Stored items
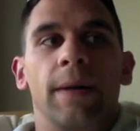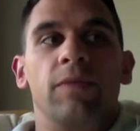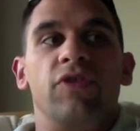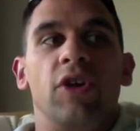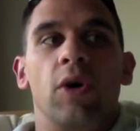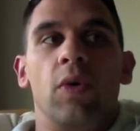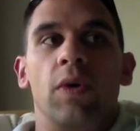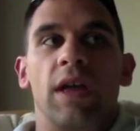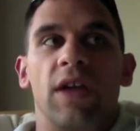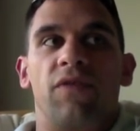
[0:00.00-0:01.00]
So
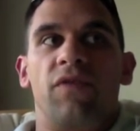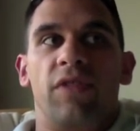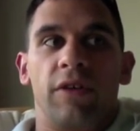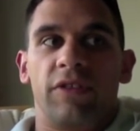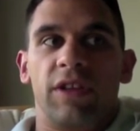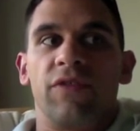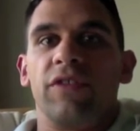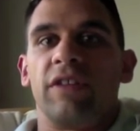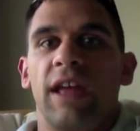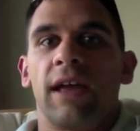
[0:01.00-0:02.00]
if there's a
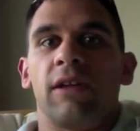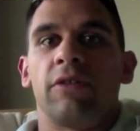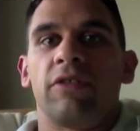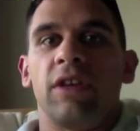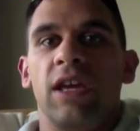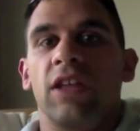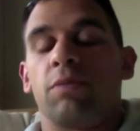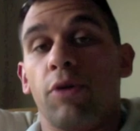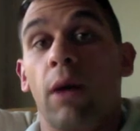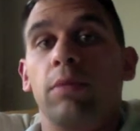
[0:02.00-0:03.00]
difference in accuracy, it
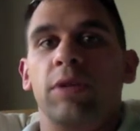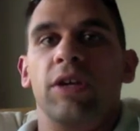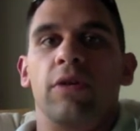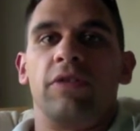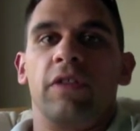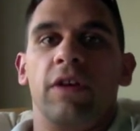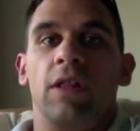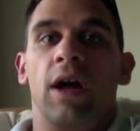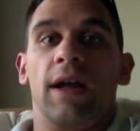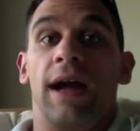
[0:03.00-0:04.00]
probably goes to the
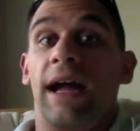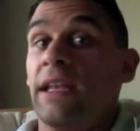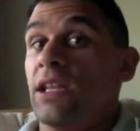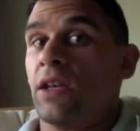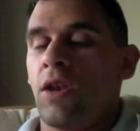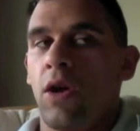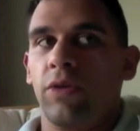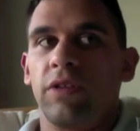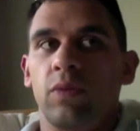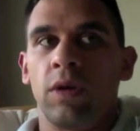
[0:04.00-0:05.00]
Glock. I didn't
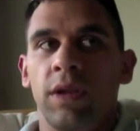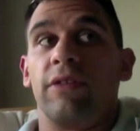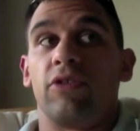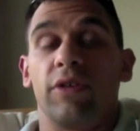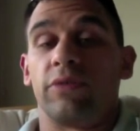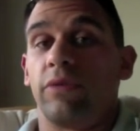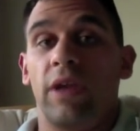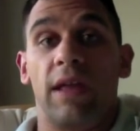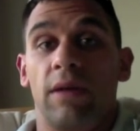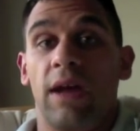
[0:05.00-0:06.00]
notice one. Chris
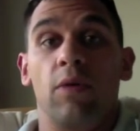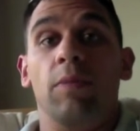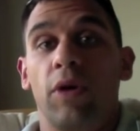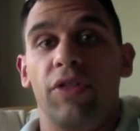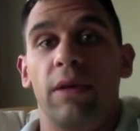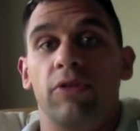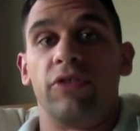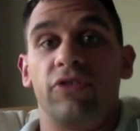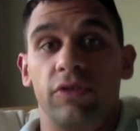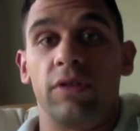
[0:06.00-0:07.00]
and I were both able
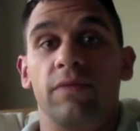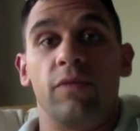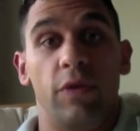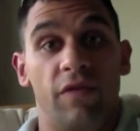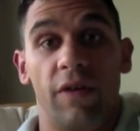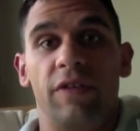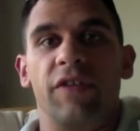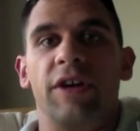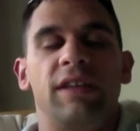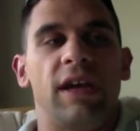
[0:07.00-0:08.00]
to shoot them with very,
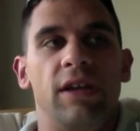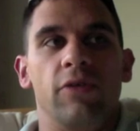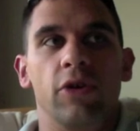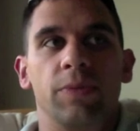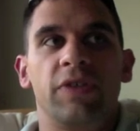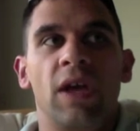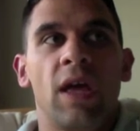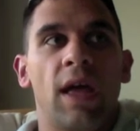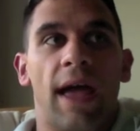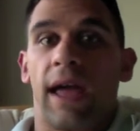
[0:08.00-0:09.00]
very tight groups
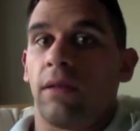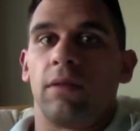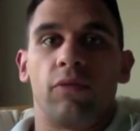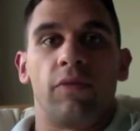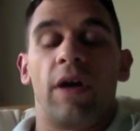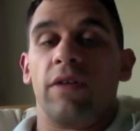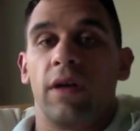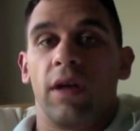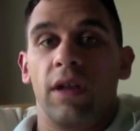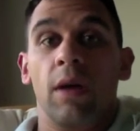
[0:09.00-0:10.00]
at
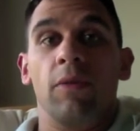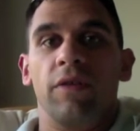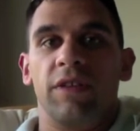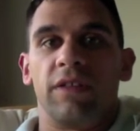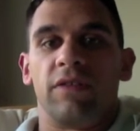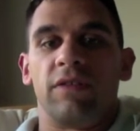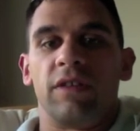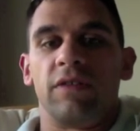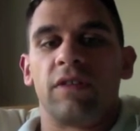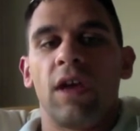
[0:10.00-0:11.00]
a number of
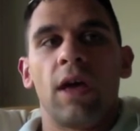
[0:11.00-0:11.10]
distances.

● TASK DIRECTIONS: What is needed is an exact copy of all the data, with no images in it.

● TASK ANSWER:
[0:00.00-0:01.00]
So
[0:01.00-0:02.00]
if there's a
[0:02.00-0:03.00]
difference in accuracy, it
[0:03.00-0:04.00]
probably goes to the
[0:04.00-0:05.00]
Glock. I didn't
[0:05.00-0:06.00]
notice one. Chris
[0:06.00-0:07.00]
and I were both able
[0:07.00-0:08.00]
to shoot them with very,
[0:08.00-0:09.00]
very tight groups
[0:09.00-0:10.00]
at
[0:10.00-0:11.00]
a number of
[0:11.00-0:11.10]
distances.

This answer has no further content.